As memórias de quem viveu na pele o sofrimento dos avieiros do Tejo
Cacilda Guerra Vieira mantém vivas as histórias da dureza da pesca no Tejo, que lhe levou o seu irmão com três anos de idade. A avieira lembrou a vida de sofrimento quando esperava no cais da Vala de Azambuja pela chegada dos barcos varinos do Cruzeiro Religioso e Cultural do Tejo.
Cacilda Guerra Vieira, de 78 anos, é o rosto da vida dura dos avieiros e da pesca no Tejo, quando está à espera dos barcos varinos do Cruzeiro Religioso e Cultural do Tejo, em honra da devoção a Nossa Senhora dos Avieiros e do Tejo, que chegou a Azambuja no sábado, dia 8. A segunda de dez irmãos recorda no cais da Vala de Azambuja a perda de um deles, com apenas 3 anos. Morreu engolido pelas águas de um rio agitado em Alhandra. “Nesse dia o meu pai deu uma tareia à minha mãe e o menino bateu ao meu pai. O pior veio depois. Ele chegou à borda de água… a nortada sentia-se de tal forma que o barco batia nas pedras e o menino dizia para a minha mãe que queria ir lá para fora. Ela respondeu-lhe que não porque as ondas o levavam. Mas ele saltou e foi levado pelo rio. Apareceu morto a boiar”,
Não distante do rio, a mãe de Cacilda aviava-se em Salvaterra de Magos. Num dos dias havia vacas bravas e ela, grávida de seis meses, teve que saltar para um salgueiro porque um dos animais correu atrás dela. Assustou-se muito e perdeu a menina”, lamenta. “Tudo é duro do princípio ao fim”, recorda a septuagenária que morava no Porto da Palha. Lá nasceu e viveu até aos 27 anos quando emigrou para o Luxemburgo. Do seu álbum de memórias partilha as agruras de uma vida de esforço para subsistir. “A minha mãe teve dez filhos e lembro-me de passar tanta fome, de estar a dormir com as minhas irmãs e de acordarmos molhadas com a chuva em cima de nós. Sofremos muito e a vida do pescador é quase sempre amargurada”, relembra.
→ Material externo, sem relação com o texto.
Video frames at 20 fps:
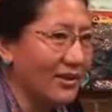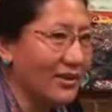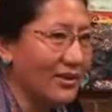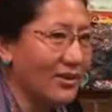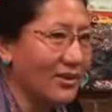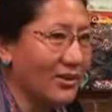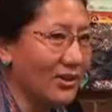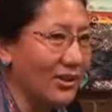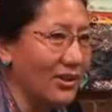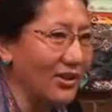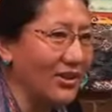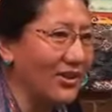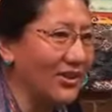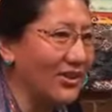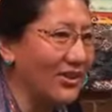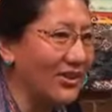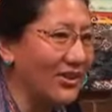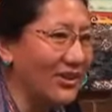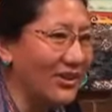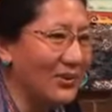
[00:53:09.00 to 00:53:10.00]
So
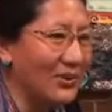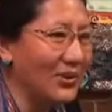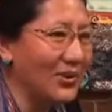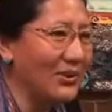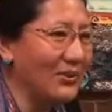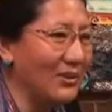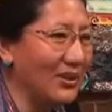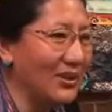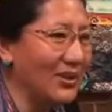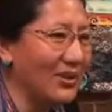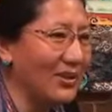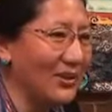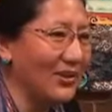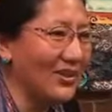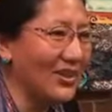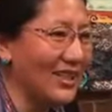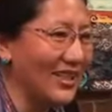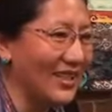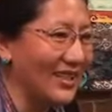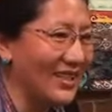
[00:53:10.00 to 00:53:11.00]
when we
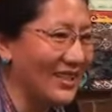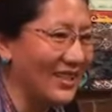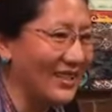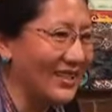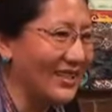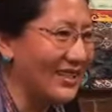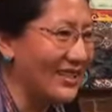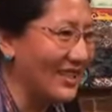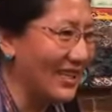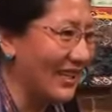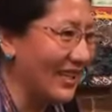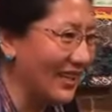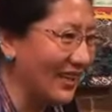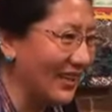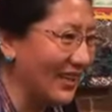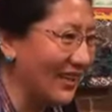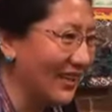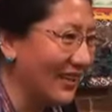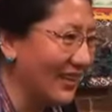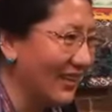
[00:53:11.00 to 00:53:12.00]
look at the
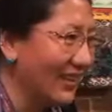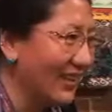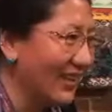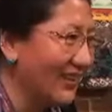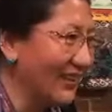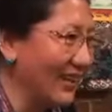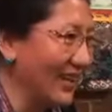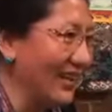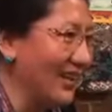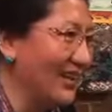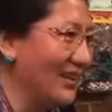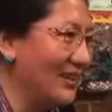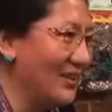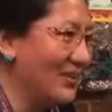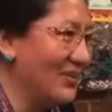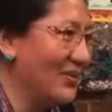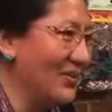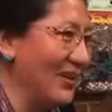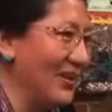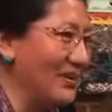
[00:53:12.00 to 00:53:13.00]
G, the
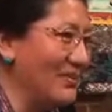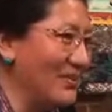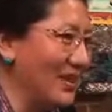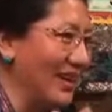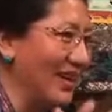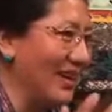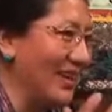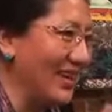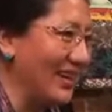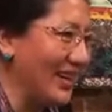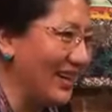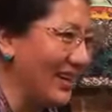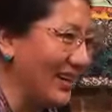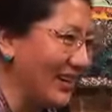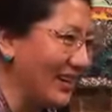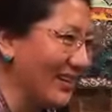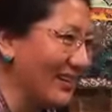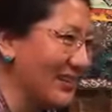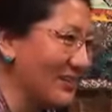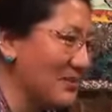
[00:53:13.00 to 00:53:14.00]
female
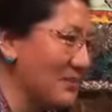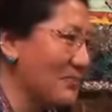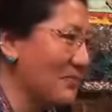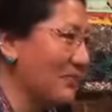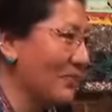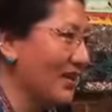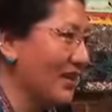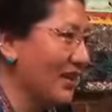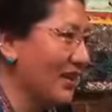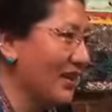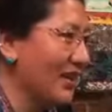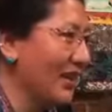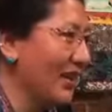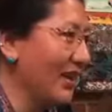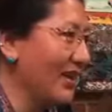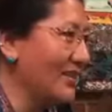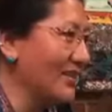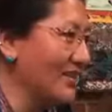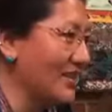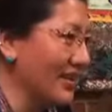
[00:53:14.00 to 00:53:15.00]
yak
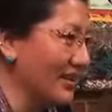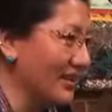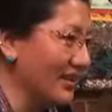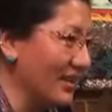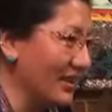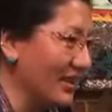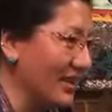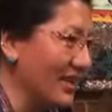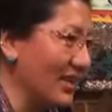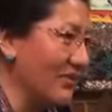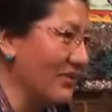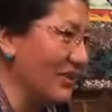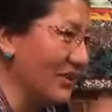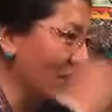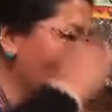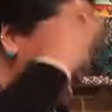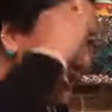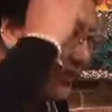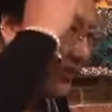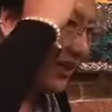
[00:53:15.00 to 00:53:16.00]
is that the
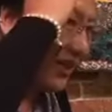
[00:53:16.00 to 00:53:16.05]
living on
Hoje os pescadores andam sozinhos, sem as mulheres nos barcos, porque antigamente era a família inteira. “A minha mãe chegou a ter seis filhos nos barcos a dormir como os ratos, somente um ou dois dormiam com a mãe e com o pai”, conta. Cacilda Vieira lamenta que reste cada vez menos gente na pesca, porque os mais novos não querem nada disto. “Antigamente não se via um filho de um pescador empregado, hoje vê-se. Naquela altura iam sempre para a pesca e agora só se vêem os velhos. Os mais novos andam pelas fábricas e noutros lados. Fazem bem, é uma vida muito dura”, conclui.
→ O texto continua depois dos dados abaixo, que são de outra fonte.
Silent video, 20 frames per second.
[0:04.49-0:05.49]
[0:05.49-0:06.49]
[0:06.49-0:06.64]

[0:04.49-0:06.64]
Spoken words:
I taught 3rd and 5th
Regressada ao Ribatejo há já três décadas, Cacilda Vieira refere que “viver este dia é, ainda assim, a maior alegria do mundo” e adorava que esta homenagem se fizesse no seu tempo. Antes de iniciar a procissão em terra, a avieira deixa ainda uma nota de detalhe para o próximo ano. “Esta vala antigamente estava mais limpa, tinha enguias e barbos. Agora está cheia de lixo”, criticou.
Quem também mantém a devoção a Nossa Senhora dos Avieiros e do Tejo são as adolescentes Maria Clara Messias e Margarida Franco, saem dos barcos e formam fila para receber a santa com flores e dizeres. Longe de sofrerem na pele o sofrimento das gerações anteriores, reconhecem tratar-se de uma tradição “divertida” em comunhão com Nossa Senhora dos Avieiros, mesmo que isso implique deixar “as tecnologias de lado” por um dia. E dizem que vão ouvindo em casa as histórias de tempos muito difíceis. Liliana Cristino, que traz pela mão o filho Martim Fajardo, não perde o cruzeiro religioso e cultural porque é preciso manter a tradição, sendo que é também uma oportunidade de ver pessoas que não vê ao longo do ano.
Para Liliana Cristino, o acto de vestir o traje para cumprir a tradição, assim como a dedicação e a harmonia das gentes “tem um significado muito grande”. Questionada sobre as principais dificuldades sentidas no rio, Liliana Cristino foi peremptória: “não choveu, o rio Tejo não mostrou quaisquer contrariedades ao longo do percurso, pois havia bastante água e não nos deparámos com plantas invasoras”.
Este ano outra particularidade do evento foi o facto de cinco elementos do recém-criado Clube Náutico da Azambuja efectuarem, pela primeira vez, uma recepção de boas-vindas à Santa e a quem integrou o evento com caiaques.